(Data entries)
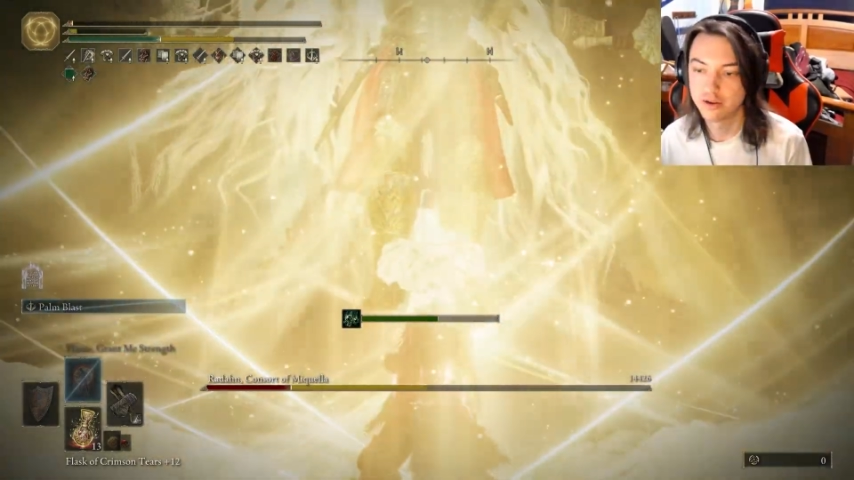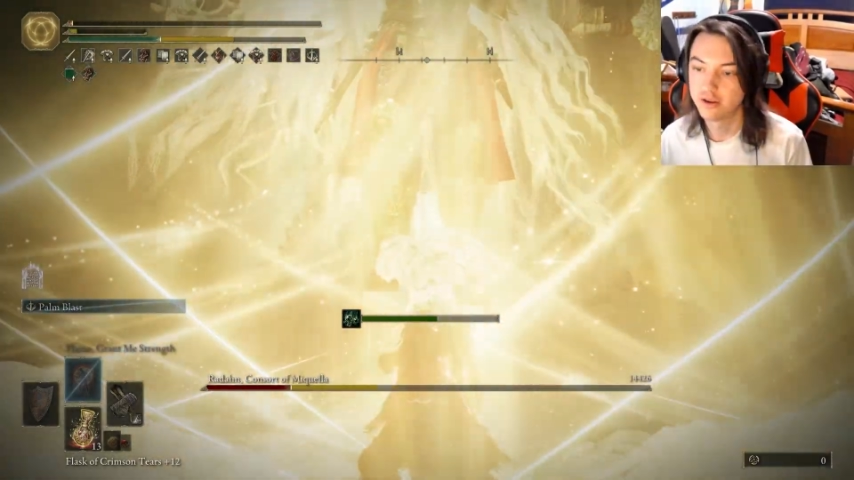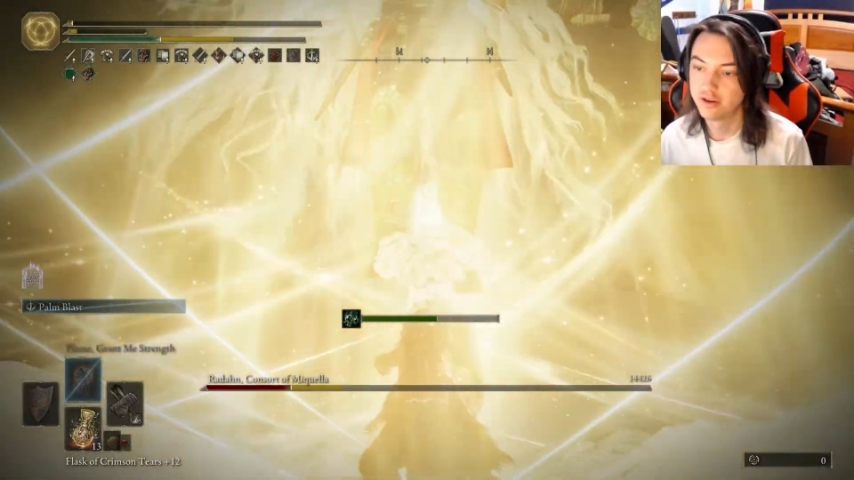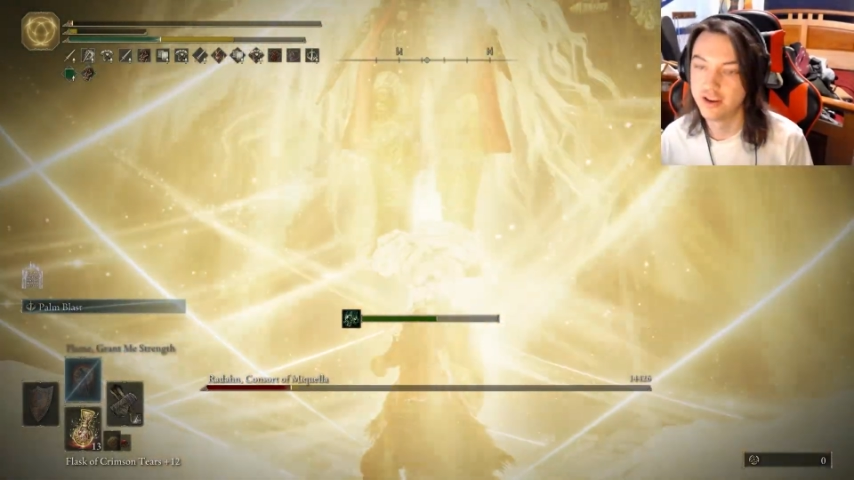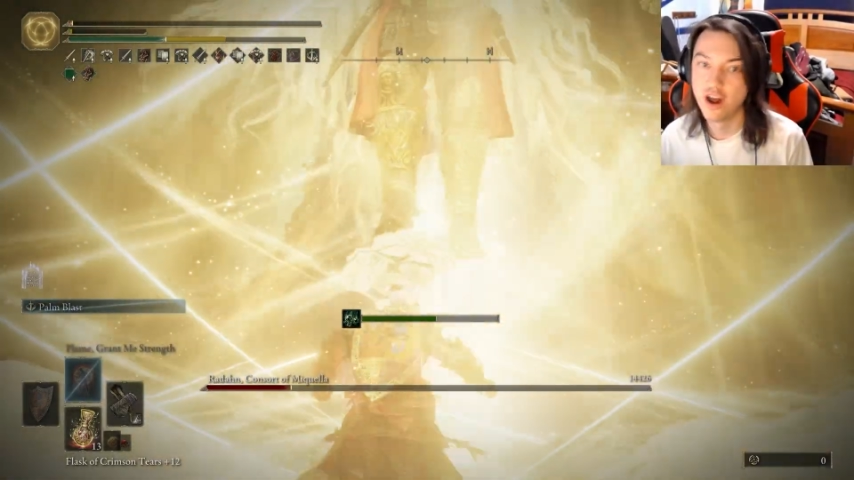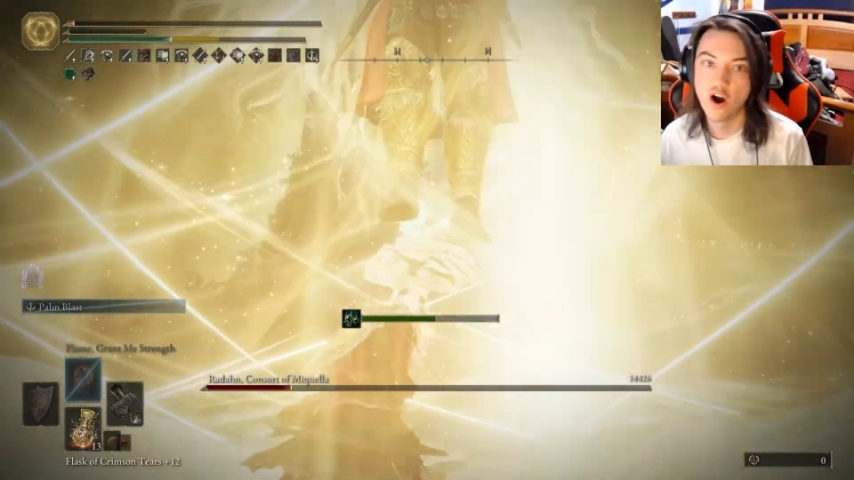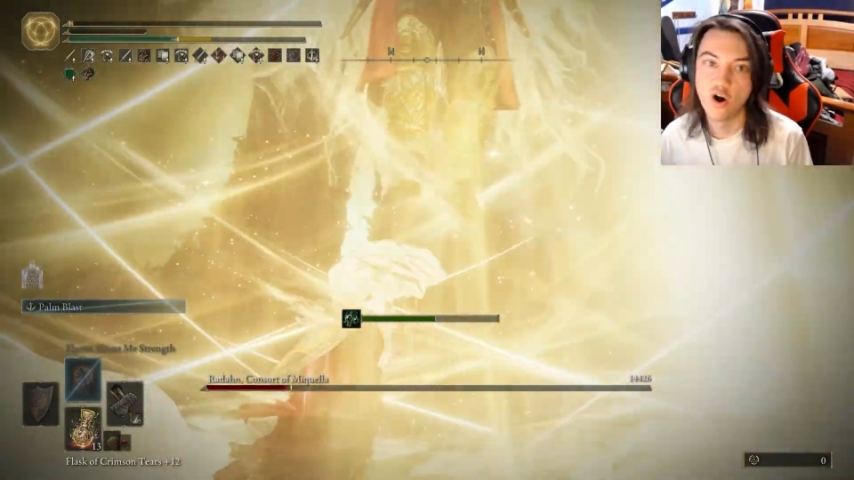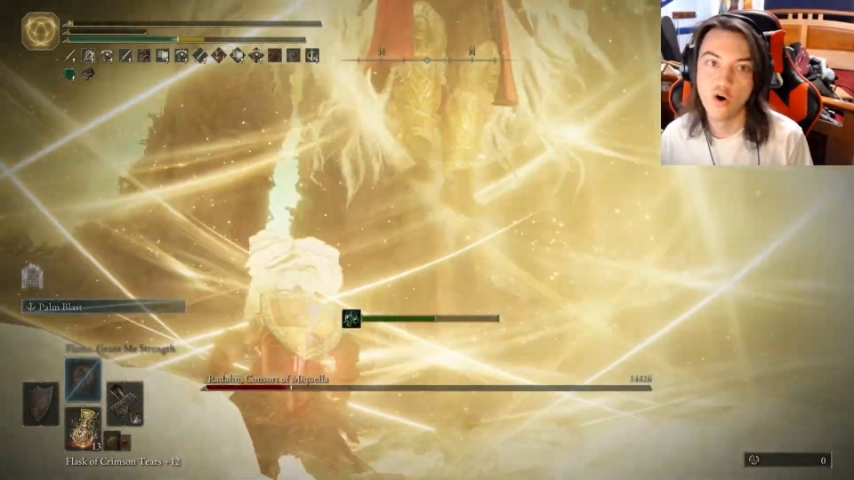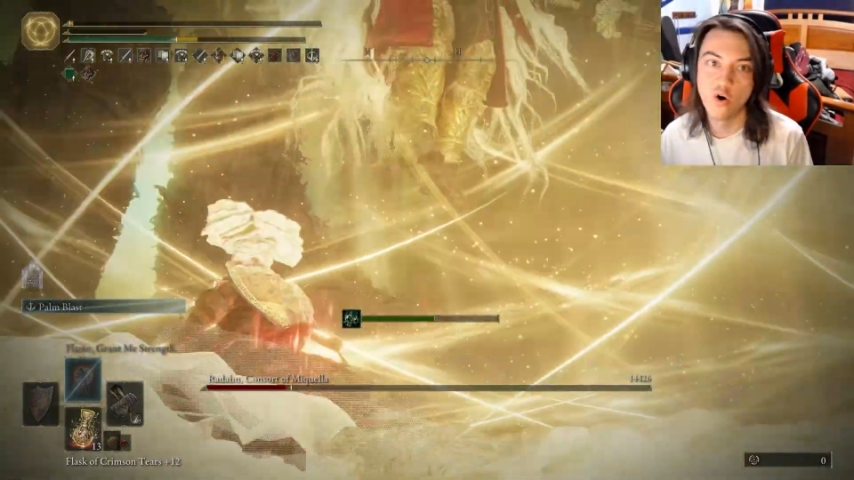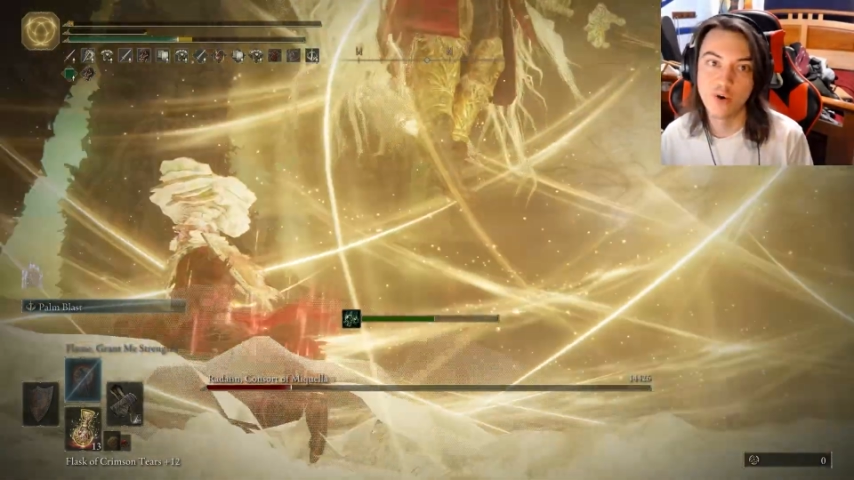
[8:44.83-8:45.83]

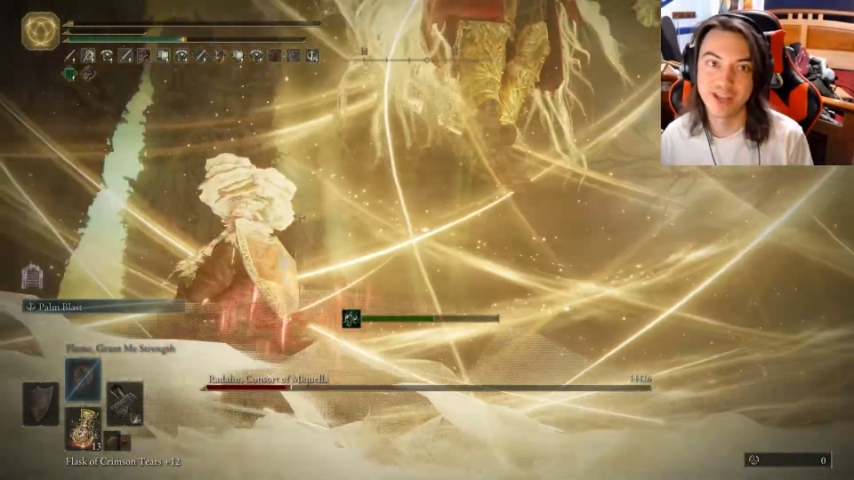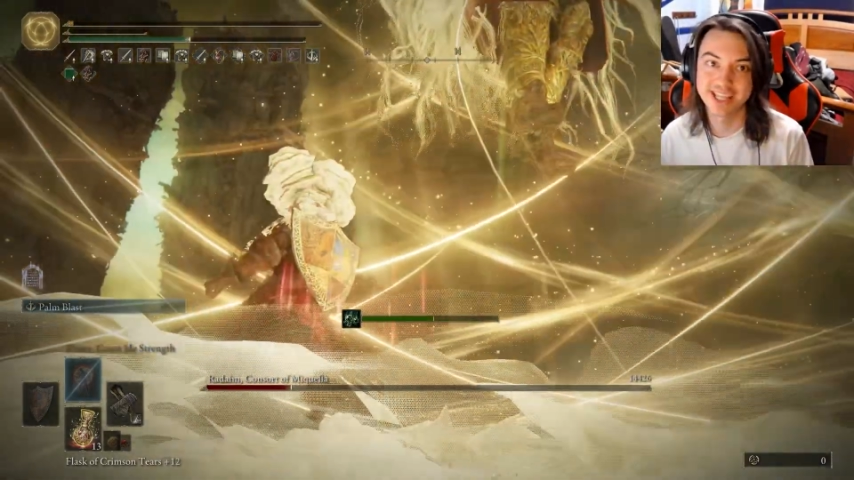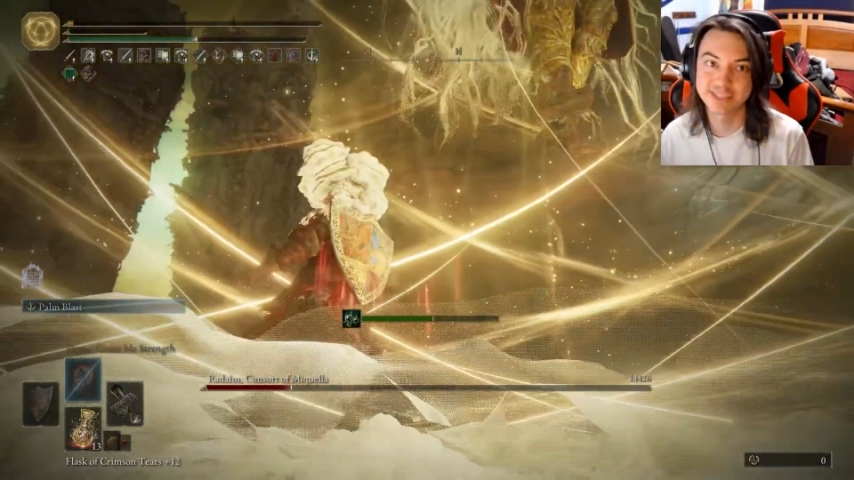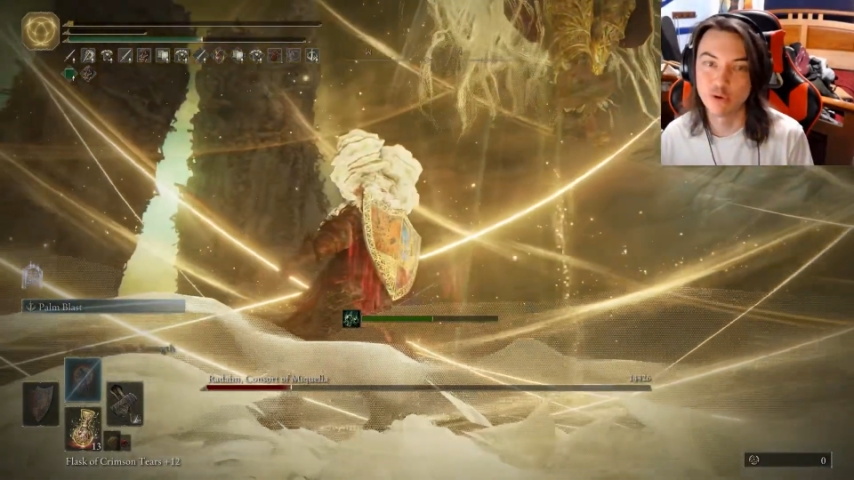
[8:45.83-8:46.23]
No, he gets more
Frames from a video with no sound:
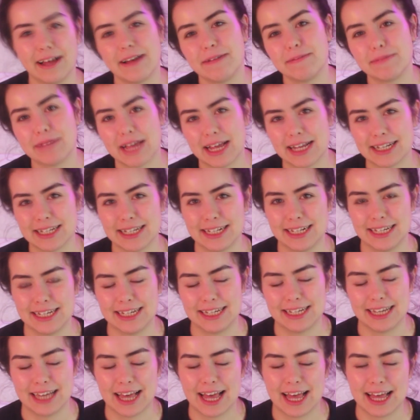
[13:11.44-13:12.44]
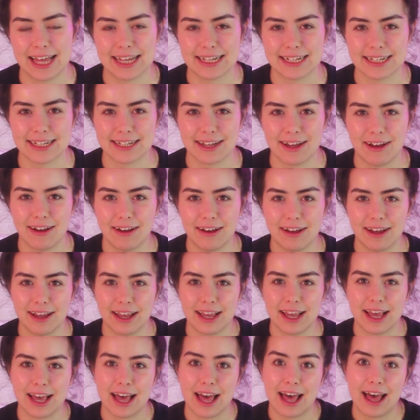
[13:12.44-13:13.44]
I'm Natalie and I
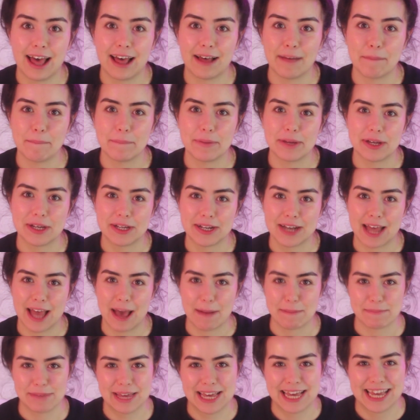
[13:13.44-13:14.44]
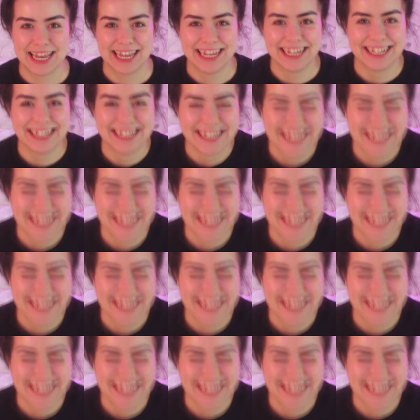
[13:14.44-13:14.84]
am unhappy.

- [What needs to be done]:
Give back every record precisely as it stands, without the images.

- [Task result]:
[8:44.83-8:45.83]

[8:45.83-8:46.23]
No, he gets more
Frames from a video with no sound:
[13:11.44-13:12.44]
[13:12.44-13:13.44]
I'm Natalie and I
[13:13.44-13:14.44]
[13:14.44-13:14.84]
am unhappy.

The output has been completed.